In [None]:
import numpy as np
import pandas as pd
import matplotlib.pyplot as plt
import pylcs as LCS

In [None]:
# Import cell data
cell_data = pd.read_csv('data/cells_no_repeats.csv', index_col=0)
print(cell_data.shape)
display(cell_data.head())

In [None]:
# Import sequence data
sequences_df = pd.read_csv('data/dendritic_sequences/dendritic_sequences_ids.csv', index_col=0)
print(sequences_df.shape)
display(sequences_df.iloc[:10])

In [None]:
import math
import string

# Convert a pt_root_id index to a string of printable characters
def map_to_printable_string(number, length):
    if 0 <= number <= 56208:
        printable_chars = string.printable[:-6]  # Exclude non-printable characters
        base = len(printable_chars)
        
        encoded = ""
        while number > 0:
            number, index = divmod(number, base)
            encoded = printable_chars[index] + encoded
        
        # Pad with leading zeros if needed
        padding = length - len(encoded)
        encoded = printable_chars[0] * padding + encoded
        
        return encoded
    else:
        raise ValueError("Number must be in the range 0 to 56208")

In [None]:
def get_printable(encoded_str, encoding_map):
    return "".join([encoding_map[c] for c in encoded_str])

In [None]:
pt_root_ids = cell_data['pt_root_id'].unique()

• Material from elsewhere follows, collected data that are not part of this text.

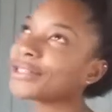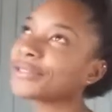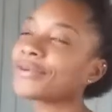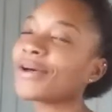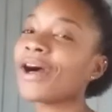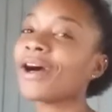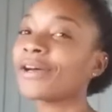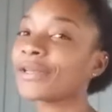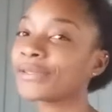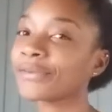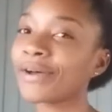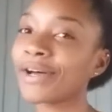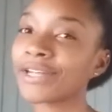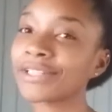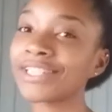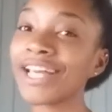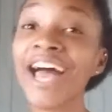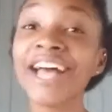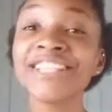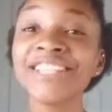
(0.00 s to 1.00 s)

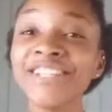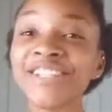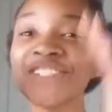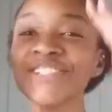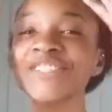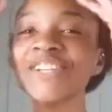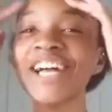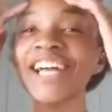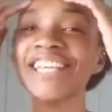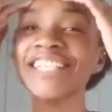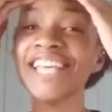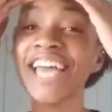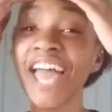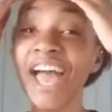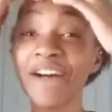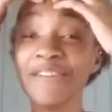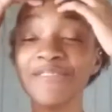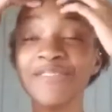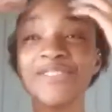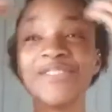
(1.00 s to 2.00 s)
I told you guys I
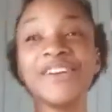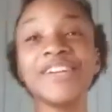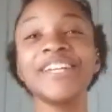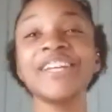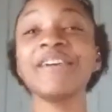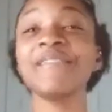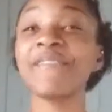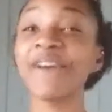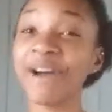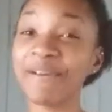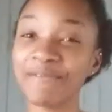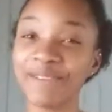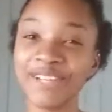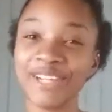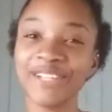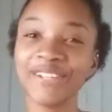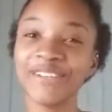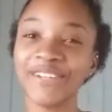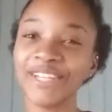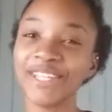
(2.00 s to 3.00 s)
have no idea what I'm
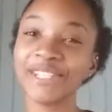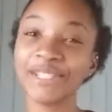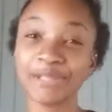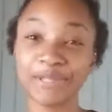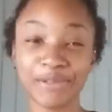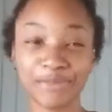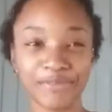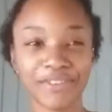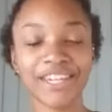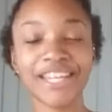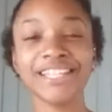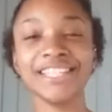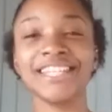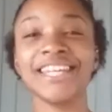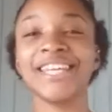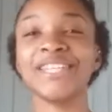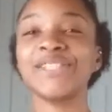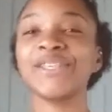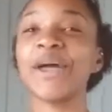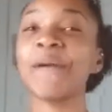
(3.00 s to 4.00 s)
gonna do in this YouTube video
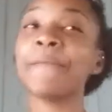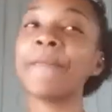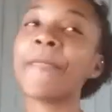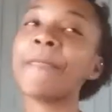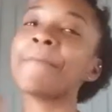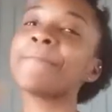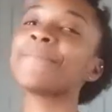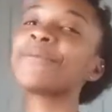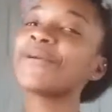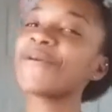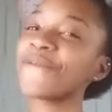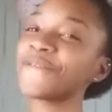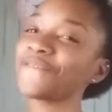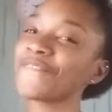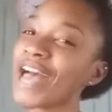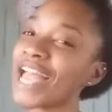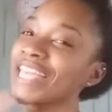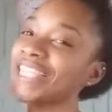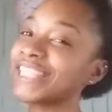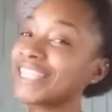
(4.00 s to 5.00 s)
today, so I'm
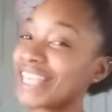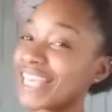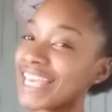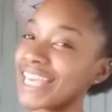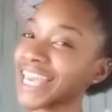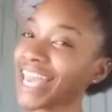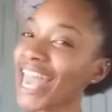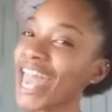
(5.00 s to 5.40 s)
improvising.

max_value = len(pt_root_ids) - 1
num_unique_chars = len(string.printable[:-6])  # Excluding non-printable characters
min_string_length = math.ceil(math.log(max_value + 1, num_unique_chars))

In [None]:
# Create dictionary mapping pt_root_id to a single unique unicode character
pt_root_id_to_char = {pt_root_id: chr(i) for i, pt_root_id in enumerate(pt_root_ids)}
pt_root_id_to_char[-1] = '' # Add empty string to replace padding

char_to_pt_root_id = {v: k for k, v in pt_root_id_to_char.items()}
print(f'Number of unique pt_root_ids: {len(pt_root_ids)}')

# Create dictionary mapping pt_root_id char encoding to printable string
char_encoding_to_printable_string = {pt_root_id_to_char[pt_root_id]: '<' + map_to_printable_string(i, min_string_length) + '>' for i, pt_root_id in enumerate(pt_root_ids)}
printable_string_to_pt_root_id = {v: char_to_pt_root_id[k] for k, v in char_encoding_to_printable_string.items()}
print(f'Minimum string length: {min_string_length}')

In [None]:
# Test encoding
test_id = 864691134884741370
print(f'pt_root_id: {test_id}')
print(f'Size of unique Encoding: {len(pt_root_id_to_char[test_id])}')
print(f'Encoded: {char_encoding_to_printable_string[pt_root_id_to_char[test_id]]}')
print(f'Decoded: {printable_string_to_pt_root_id[char_encoding_to_printable_string[pt_root_id_to_char[test_id]]]}')

In [None]:
# Pre-process sequences: convert from pandas dataframe to list of strings
sequences = []
sequences_printable = []
for _, sequence_row in sequences_df.iterrows():
    cur_sequence = ''
    for rank in sequences_df.columns[1:]:
        cur_sequence += pt_root_id_to_char[sequence_row[rank]]
    sequences.append(cur_sequence)
    sequences_printable.append(get_printable(cur_sequence, char_encoding_to_printable_string))
    print(_, len(cur_sequence), get_printable(cur_sequence, char_encoding_to_printable_string))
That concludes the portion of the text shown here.